Department of Pediatrics, Harvard Medical School, Boston, MA, USA.
Cancer Causes Control. 2017 May;28(5):371-383. doi: 10.1007/s10552-017-0876-0. Epub 2017 Mar 13.
Oral contraceptives (OCs) have been consistently associated with a reduced ovarian cancer risk; however, most previous studies included women in older birth cohorts using high-dose OC formulations.
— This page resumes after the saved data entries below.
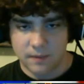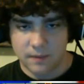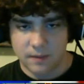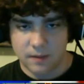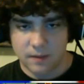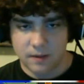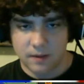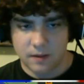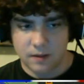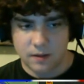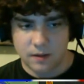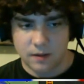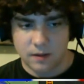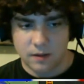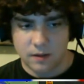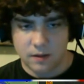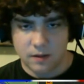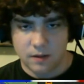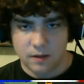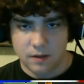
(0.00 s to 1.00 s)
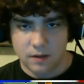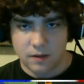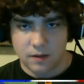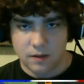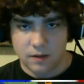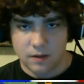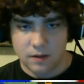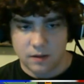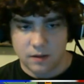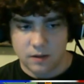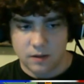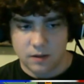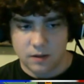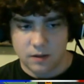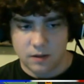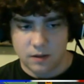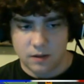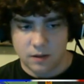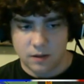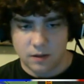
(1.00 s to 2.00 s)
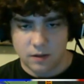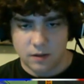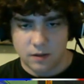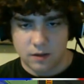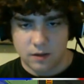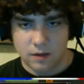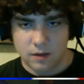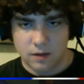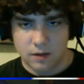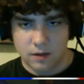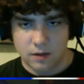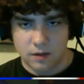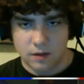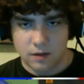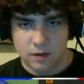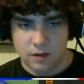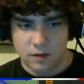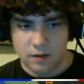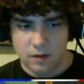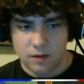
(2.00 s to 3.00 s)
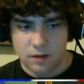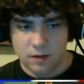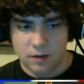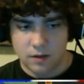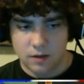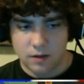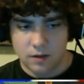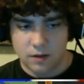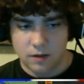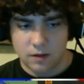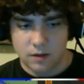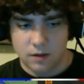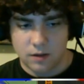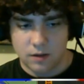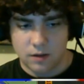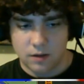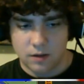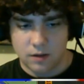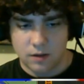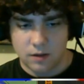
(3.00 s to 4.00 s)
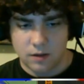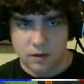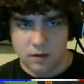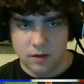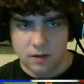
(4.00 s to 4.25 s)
No one is speaking in this clip.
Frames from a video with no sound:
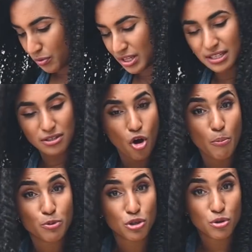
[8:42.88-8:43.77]
This is
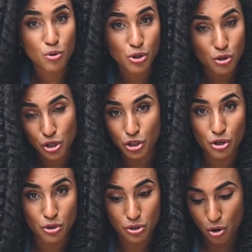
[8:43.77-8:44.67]
optional. You can
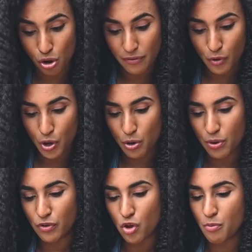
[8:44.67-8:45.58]
use olive oil
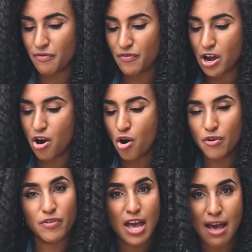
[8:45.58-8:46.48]
if you prefer, or
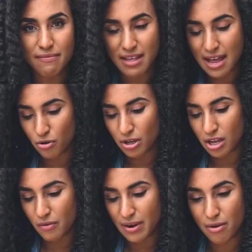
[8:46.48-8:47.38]
if you have that
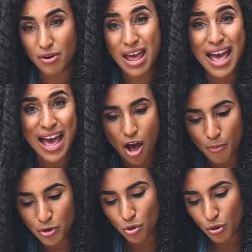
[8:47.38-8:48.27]
knocking around.
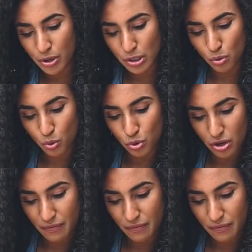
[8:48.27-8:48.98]
Almond oil is also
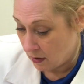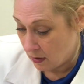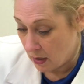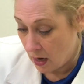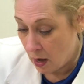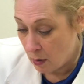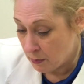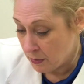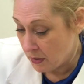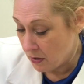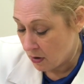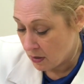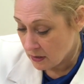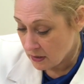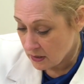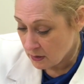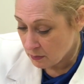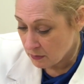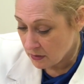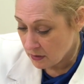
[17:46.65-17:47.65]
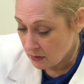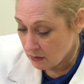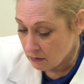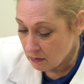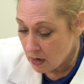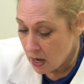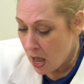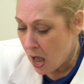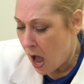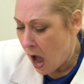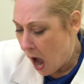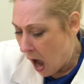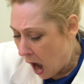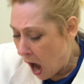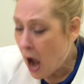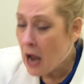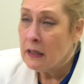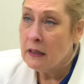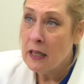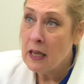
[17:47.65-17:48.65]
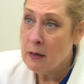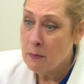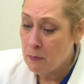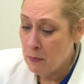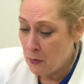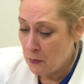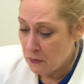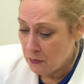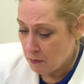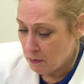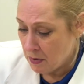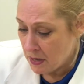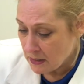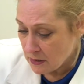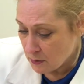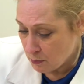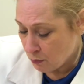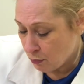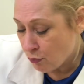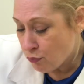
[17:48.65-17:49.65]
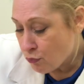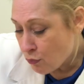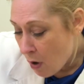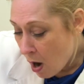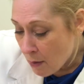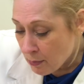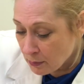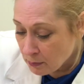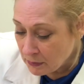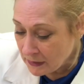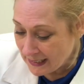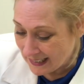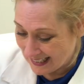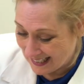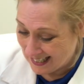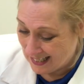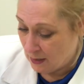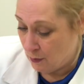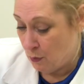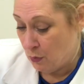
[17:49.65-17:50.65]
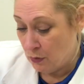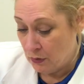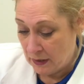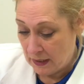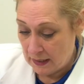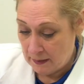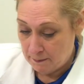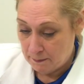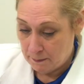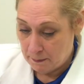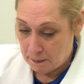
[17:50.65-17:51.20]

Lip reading: And I'll be honest with you, I like both bits probably equally.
We assessed OC use, including type and dose, and ovarian cancer risk among women born between 1947 and 1964 using more recent formulations.
We included 110,929 Nurses' Health Study II participants. Women reported duration of OC use and brands used from age 13 to baseline (1989) and every 2 years thereafter through 2009. We categorized brands by estrogen and progestin type, dose, and potency, and used Cox proportional hazards models, adjusted for age, calendar time, reproductive factors, and body mass index, to assess associations with ovarian cancer.
Over 2,178,679 person-years of follow-up, we confirmed 281 cases. At baseline, 83% of participants reported ever using OCs. Compared to never use, we observed an increased risk of ovarian cancer with ≤6 months of OC use (HR 1.82; 95% CI 1.13-2.93) but a non-significant 57% (95% CI 0.18-1.03) decreased risk with ≥15 years of OC use. The increased risk among short-term users (≤1 year) was restricted to OCs containing mestranol (HR 1.83; 95% CI 1.16-2.88) and first-generation progestin (HR 1.72; 95% CI 1.11-2.65).
The associations between OCs and ovarian cancer observed for this younger birth cohort differ substantially from the results of previous cohort studies, possibly reflecting changes in OC formulations and use patterns over time, although these results could be due to chance. Additional studies should evaluate newer OC formulations and ovarian cancer risk.
口服避孕药(OCs)一直与卵巢癌风险降低相关;然而,以往大多数研究纳入的是使用高剂量OC制剂的老年出生队列中的女性。我们评估了1947年至1964年出生的女性使用OCs的情况,包括类型和剂量,以及使用更新制剂后患卵巢癌的风险。
我们纳入了110,929名护士健康研究II的参与者。女性报告了从13岁到基线(1989年)以及此后每两年直至2009年期间使用OCs的持续时间和品牌。我们根据雌激素和孕激素的类型、剂量和效力对品牌进行分类,并使用Cox比例风险模型,对年龄、日历时间、生殖因素和体重指数进行调整,以评估与卵巢癌的关联。
在超过2,178,679人年的随访中,我们确认了281例病例。在基线时,83%的参与者报告曾使用过OCs。与从未使用相比,我们观察到使用OCs≤6个月时卵巢癌风险增加(风险比[HR] 1.82;95%置信区间[CI] 1.13 - 2.93),但使用OCs≥15年时风险降低57%(95% CI 0.18 - 1.03),差异无统计学意义。短期使用者(≤1年)中风险增加仅限于含有炔雌醇甲醚的OCs(HR 1.83;95% CI 1.16 - 2.88)和第一代孕激素(HR 1.72;95% CI 1.11 - 2.65)。
在这个较年轻的出生队列中观察到的OCs与卵巢癌之间的关联与以往队列研究的结果有很大不同,这可能反映了OC制剂和使用模式随时间的变化,尽管这些结果可能是偶然的。更多研究应评估更新的OC制剂与卵巢癌风险。